Serum carcinoembryonic antigen is positively associated with leukocyte count in Korean adults.

Author information

1
Department of Family Medicine, Yong-in Severance Hospital, Yonsei University College of Medicine, Yong-in, Korea.
2
Department of Medicine, Gradauate School of Yonsei University College of Medicine, Seoul, Korea.
3
Biostatistics Collaboration Units, Department of Research Affairs, Yonsei University College of Medicine, Seoul, Korea.
4
Department of Family Medicine, Severance Hospital, Yonsei University College of Medicine, Seoul, Korea.
5
Department of Family Medicine, Gangam Severance Hospital, Yonsei University College of Medicine, Seoul, Korea.

Abstract

BACKGROUND:

Emerging evidence shows that serum carcinoembryonic antigen (CEA) levels may modestly be increased in non-neoplastic conditions such as cardiometabolic diseases, which are increasingly being seen as inflammatory diseases. Leukocyte count is widely evaluated marker of inflammation in clinical practice and a useful predictor of cardiometabolic disease.

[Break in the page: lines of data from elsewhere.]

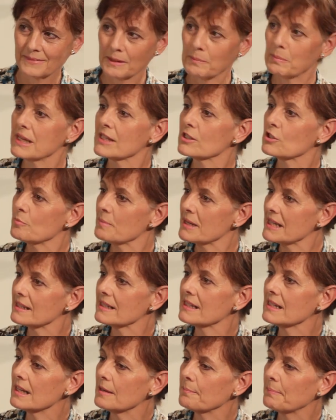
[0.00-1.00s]
It's
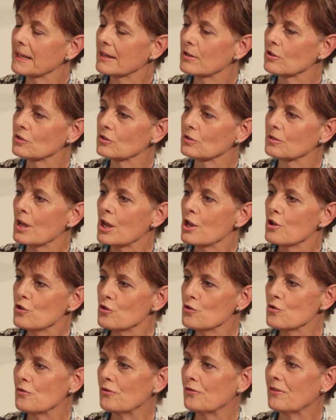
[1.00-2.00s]
amazing because
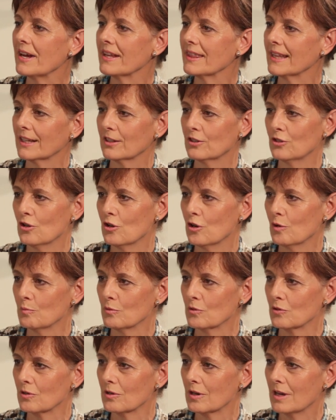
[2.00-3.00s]
you find that
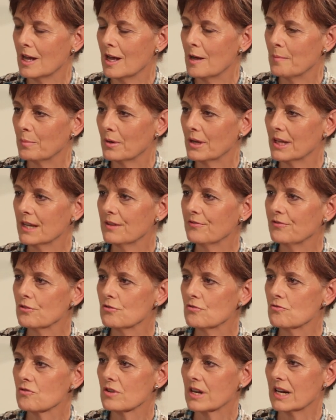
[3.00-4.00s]
normal, but if
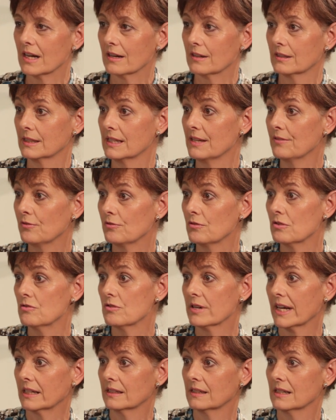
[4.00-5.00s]
we
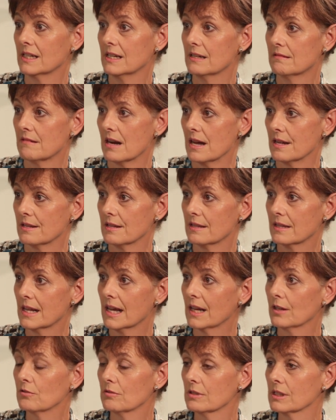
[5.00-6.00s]
look at Iran, they
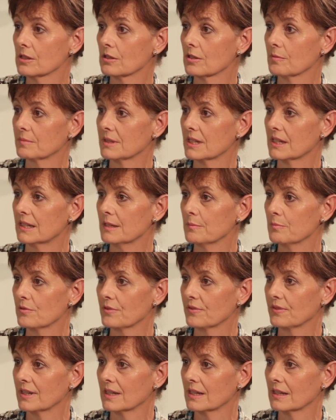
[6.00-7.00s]
are doing some
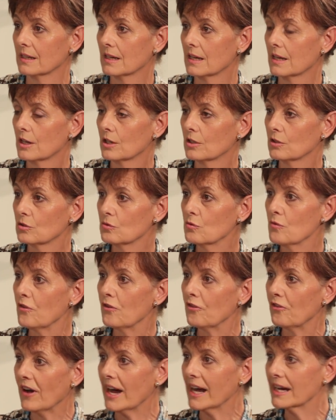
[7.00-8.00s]
terrible thing to
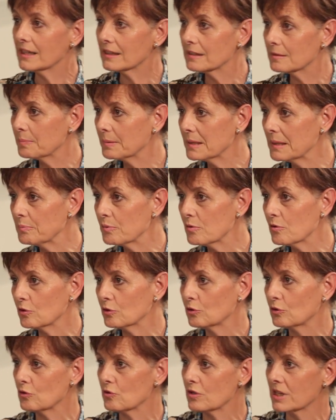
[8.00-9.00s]
fight people,
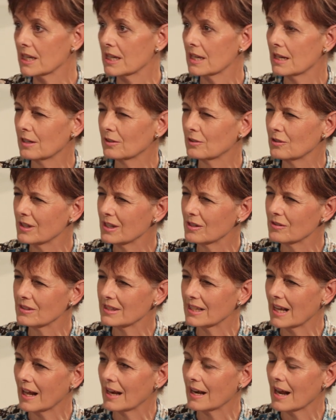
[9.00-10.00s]
to kill, do you
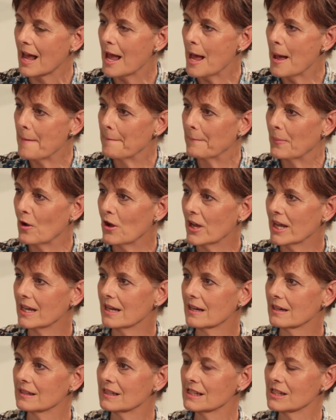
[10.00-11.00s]
understand? But
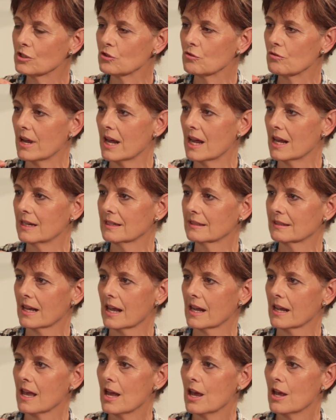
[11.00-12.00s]
here in Israel, it's
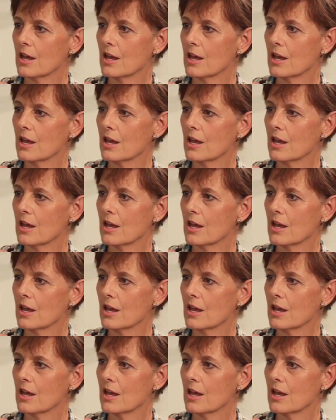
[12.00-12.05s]
like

In this study, we aimed to determine the relationship between serum CEA levels and leukocyte counts in Korean adults.

METHODS:

This cross-sectional study included a total of 19 834 individuals enrolled from a health promotion center between November 2006 and July 2010. Multiple linear regression analysis was performed to investigate the association between serum CEA levels and leukocyte counts after adjusting for confounding variables.

RESULTS:

According to both stepwise-method and enter-method multiple linear regression analyses, serum CEA levels were positively and independently associated with leukocyte counts (P<.001) after adjusting for age, sex, body mass index, systolic blood pressure, diastolic blood pressure, total cholesterol, triglyceride, HDL-cholesterol, cigarette smoking, alcohol ingestion, physical activity, diabetes mellitus, and anti-inflammatory drugs.

CONCLUSIONS:

We demonstrate a positive relationship between serum CEA levels and leukocyte counts in Korean adults. Our results suggested that an elevated serum CEA level may reflect chronic inflammation state.

KEYWORDS:

carcinoembryonic antigen; leukocyte count; subclinical inflammation

PMID:
28653772
DOI:
10.1002/jcla.22291
[Indexed for MEDLINE]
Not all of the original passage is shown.